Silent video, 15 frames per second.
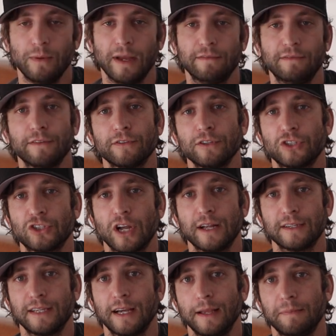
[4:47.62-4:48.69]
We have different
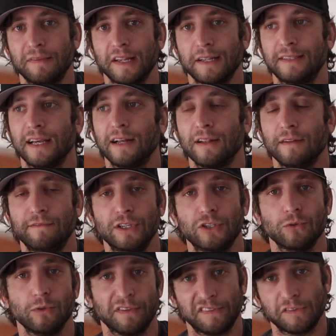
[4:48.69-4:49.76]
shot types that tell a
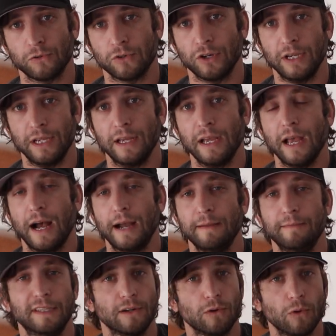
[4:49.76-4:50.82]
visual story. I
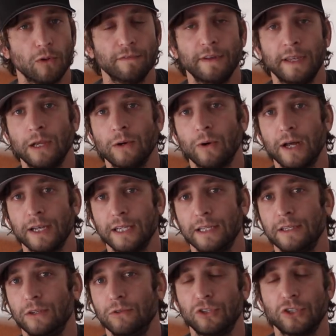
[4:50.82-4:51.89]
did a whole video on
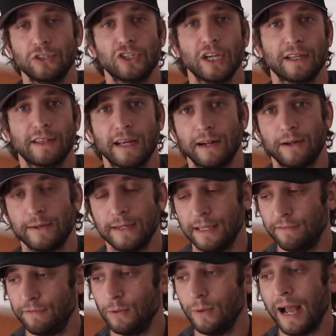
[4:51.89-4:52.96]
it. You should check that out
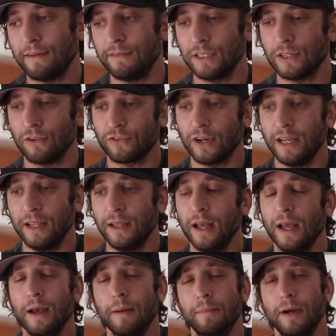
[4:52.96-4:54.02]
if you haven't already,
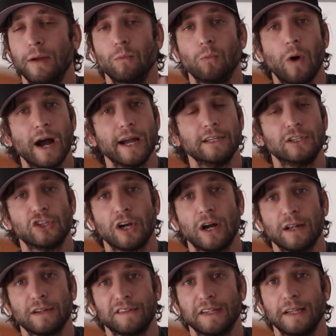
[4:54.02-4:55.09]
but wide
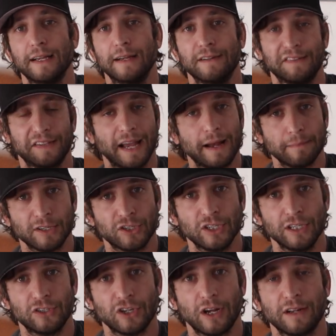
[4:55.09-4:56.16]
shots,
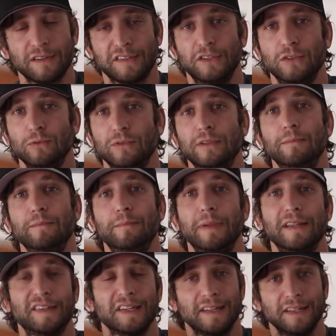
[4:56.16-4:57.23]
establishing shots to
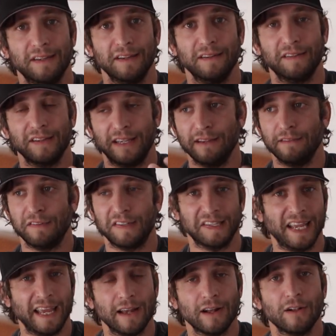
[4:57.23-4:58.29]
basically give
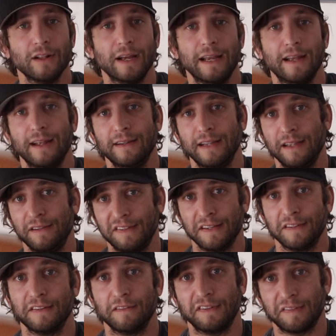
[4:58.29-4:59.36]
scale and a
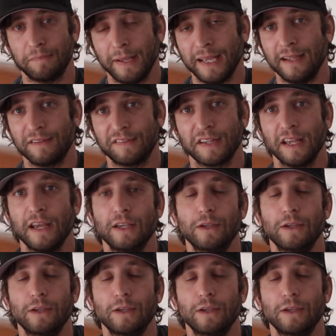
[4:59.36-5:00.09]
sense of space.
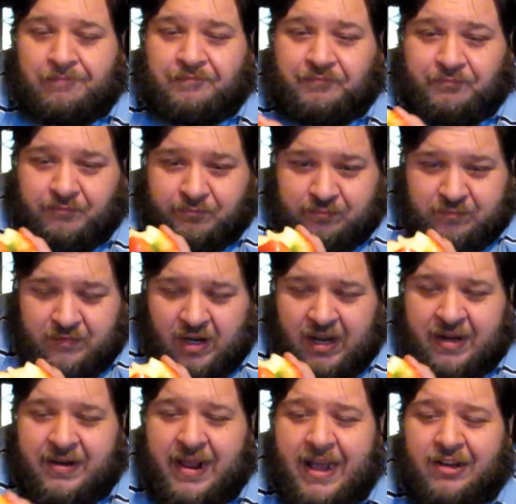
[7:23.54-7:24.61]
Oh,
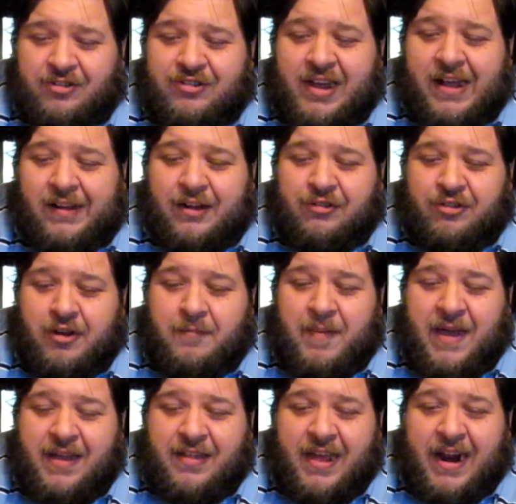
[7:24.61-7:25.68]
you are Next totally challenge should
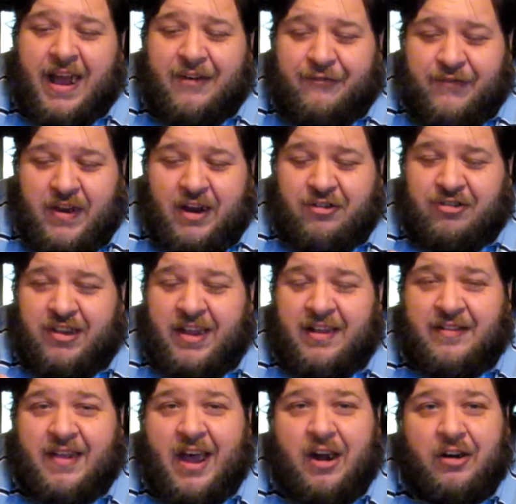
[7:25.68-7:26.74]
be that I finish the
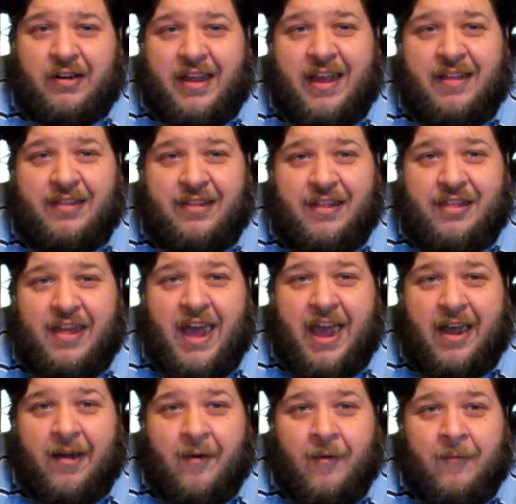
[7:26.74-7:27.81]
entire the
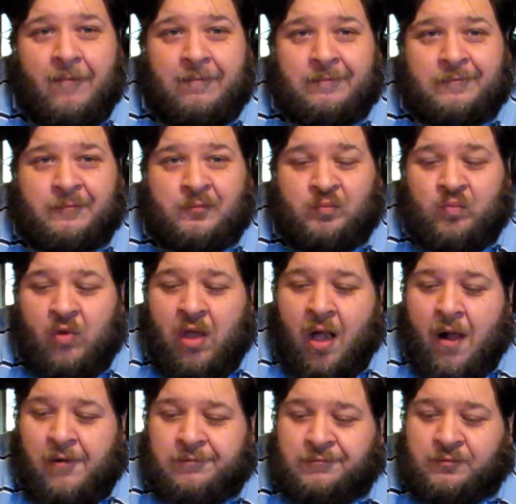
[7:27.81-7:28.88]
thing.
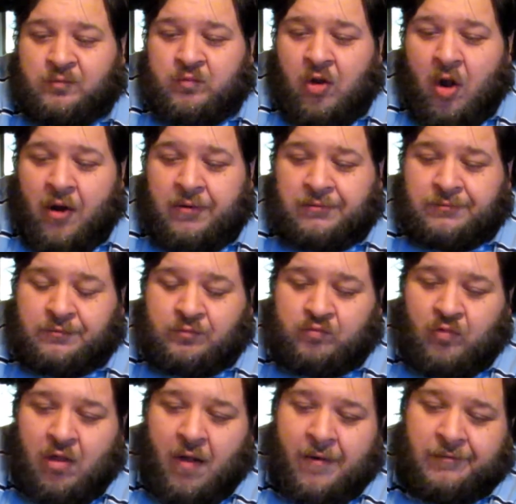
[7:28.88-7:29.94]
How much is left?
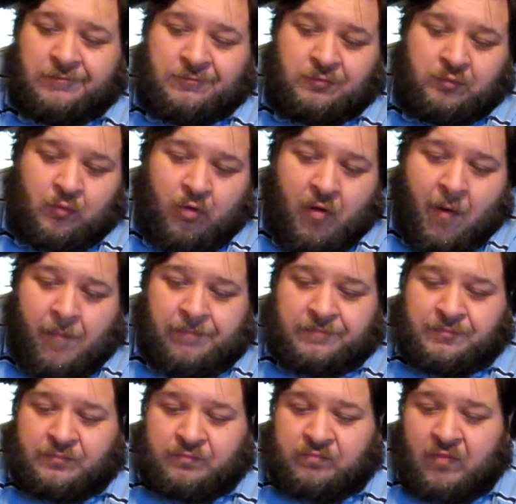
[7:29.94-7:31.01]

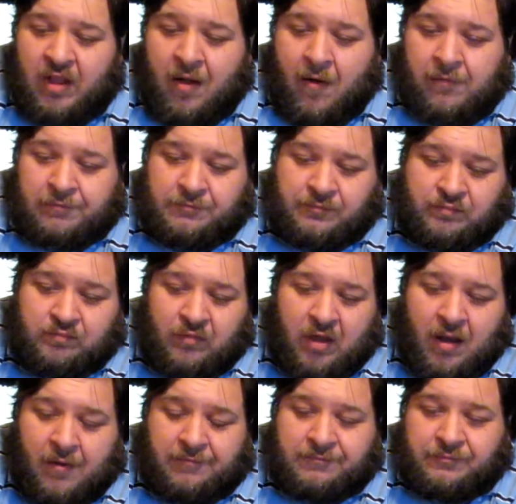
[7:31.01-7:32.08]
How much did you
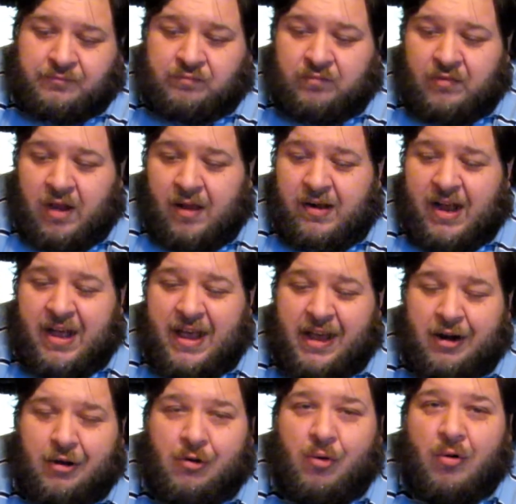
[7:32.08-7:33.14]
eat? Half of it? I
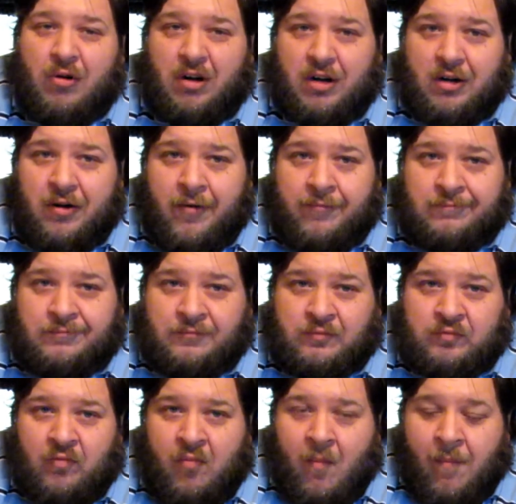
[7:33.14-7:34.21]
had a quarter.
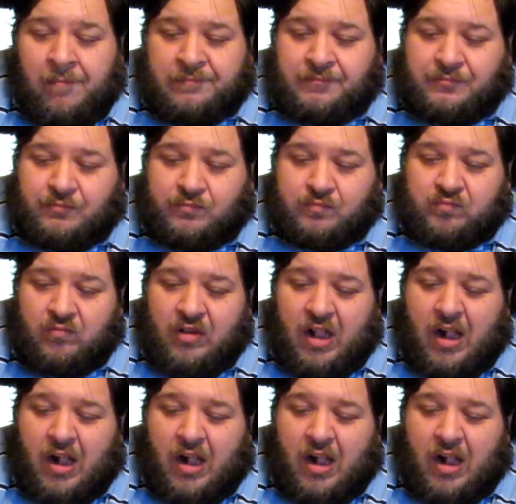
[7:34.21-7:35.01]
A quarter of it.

▸ What this task involves
Transcribe the records above exactly, excluding every picture.

▸ Finished exercise
Silent video, 15 frames per second.
[4:47.62-4:48.69]
We have different
[4:48.69-4:49.76]
shot types that tell a
[4:49.76-4:50.82]
visual story. I
[4:50.82-4:51.89]
did a whole video on
[4:51.89-4:52.96]
it. You should check that out
[4:52.96-4:54.02]
if you haven't already,
[4:54.02-4:55.09]
but wide
[4:55.09-4:56.16]
shots,
[4:56.16-4:57.23]
establishing shots to
[4:57.23-4:58.29]
basically give
[4:58.29-4:59.36]
scale and a
[4:59.36-5:00.09]
sense of space.
[7:23.54-7:24.61]
Oh,
[7:24.61-7:25.68]
you are Next totally challenge should
[7:25.68-7:26.74]
be that I finish the
[7:26.74-7:27.81]
entire the
[7:27.81-7:28.88]
thing.
[7:28.88-7:29.94]
How much is left?
[7:29.94-7:31.01]

[7:31.01-7:32.08]
How much did you
[7:32.08-7:33.14]
eat? Half of it? I
[7:33.14-7:34.21]
had a quarter.
[7:34.21-7:35.01]
A quarter of it.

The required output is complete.